La revanche a été terrible. En 2011, Barack Obama a profité du très couru souper des correspondants pour apostropher un des plus célèbres convives : Donald Trump. Le magnat de l’immobilier, star de la téléréalité, défendait depuis des lustres la rumeur conspirationniste dite du birtherism, voulant que le premier président noir ne soit pas né aux États-Unis, ce qui le rendrait, du coup, inéligible.
« L’affaire est réglée et Donald peut désormais se poser des questions plus sérieuses, piquait le présidentiel comique. Des questions du genre : avons-nous vraiment marché sur la lune ? Et que s’est-il vraiment passé à Roswell ? »
Le milliardaire, entouré de sa cour, affichait un sourire crispé. L’humiliation demeure, pour lui, une insupportable torture. Un documentaire de PBS, diffusé il y a quelques semaines par ICI RDI, a relayé l’hypothèse d’un des conseillers de M. Trump voulant que sa décision de se lancer dans la course présidentielle a été prise ce soir-là. On ne badine pas avec « The Donald » et sa revanche a été terrible.
Un bagarreur de rue
« Donald Trump a décidé de se lancer dans la course pour des raisons personnelles, parce qu’il est très ambitieux, très carriériste, dit Thierry Giasson, professeur à l’Université Laval, spécialiste de la communication politique. C’est quelqu’un qui a une importante conception de lui-même et qui est très fier de ses accomplissements. Il a construit un personnage qu’il entretient, le mythe d’un homme surpuissant, dont la présidence représente l’aboutissement ultime. »
Son collègue Olivier Turbide, du Département de communication sociale et publique de l’UQAM, le décrit comme un atypique dans l’arène politique, pourtant réputée féroce. « Son registre de discours est très relâché et on a l’impression qu’il entretient une conversation de taverne, ou presque. Il y a du bagarreur de rue chez lui. Il n’a peur de rien et il attaque férocement. Il faut faire la différence entre le débat politique avec un adversaire et avec un ennemi. L’ennemi, on le combat, on lui coupe la parole, on l’humilie. »
Martin Carrier, chargé de cours à l’Université de Montréal et spécialiste du leadership politique, précise que cet outsider se fait purement tacticien. « Il joue la carte de la différence, dit-il. Il a très bien compris que la population avait besoin d’exprimer une frustration. Sa personnalité, ses manières ont servi à relayer cette rage contre une élite déconnectée. »

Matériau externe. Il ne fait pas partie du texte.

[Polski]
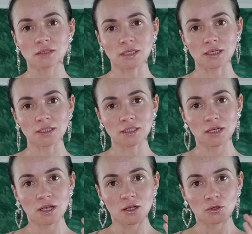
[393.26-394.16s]
tak jak
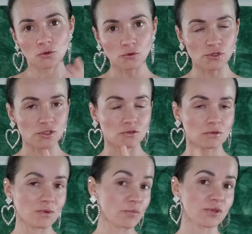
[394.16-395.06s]
ludzie, z
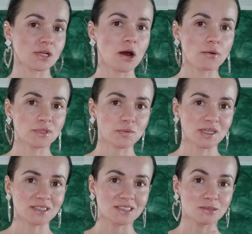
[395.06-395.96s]
którymi podzielałam te
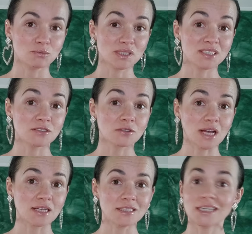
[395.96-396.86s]
praktyki, byli
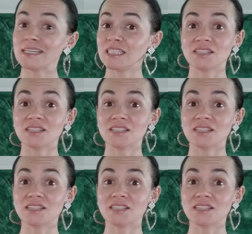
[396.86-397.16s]
totalni,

L’étrange bête féroce ne s’embarrasse pas non plus des conventions, ni même de la vérité. Il existe des listes de centaines et de centaines de mensonges trumpiens. « C’est un hyperpragmatique et un opportuniste, dit encore le professeur Giasson. Il a remporté l’investiture avec cette proposition, puis l’élection en misant sur les hommes blancs frustrés par la crise. Il parlait à ces gens à sa manière et n’avait rien à cirer du reste. »
M. le président
Voilà pour rappeler de quoi est fait ce candidat. Reste à savoir si le président Trump pourra continuer avec sa manière sans pareille.
« C’est la bonne question, enchaîne Olivier Turbide. Il va devoir s’ajuster. Il s’est construit comme un outsider, à la marge, avec le peuple. Dès son premier tweet, l’élu a affiché une volonté rassembleuse en disant qu’il se battrait pour tous les sans-voix. Quand on est président, on ne peut plus y aller avec la même logique d’exclusion. Il va certainement s’entourer de gens intelligents qui vont bien le conseiller. À terme, il devrait s’ajuster. Mais il ne faut pas oublier que c’est Trump. Va-t-il, par exemple, recommencer à insulter les gens sur les réseaux sociaux ? »
Martin Carrier pense aussi que le président Trump devrait se calmer. « On peut croire que son entourage va tenter de modérer ses ardeurs. Ce serait l’idéal pour la démocratie américaine. Le risque est considérable. À mon sens, aucun politicien américain n’a été élu à une haute fonction avec ces traits de caractère. Nicolas Sarkozy, en France, était un peu impulsif, mais jamais à ce niveau. »
Le professeur Giasson propose plutôt un rapprochement avec le président des Philippines, Rodrigo Duterte, qui a qualifié Barack Obama de « fils de pute ». Encore de la grande classe.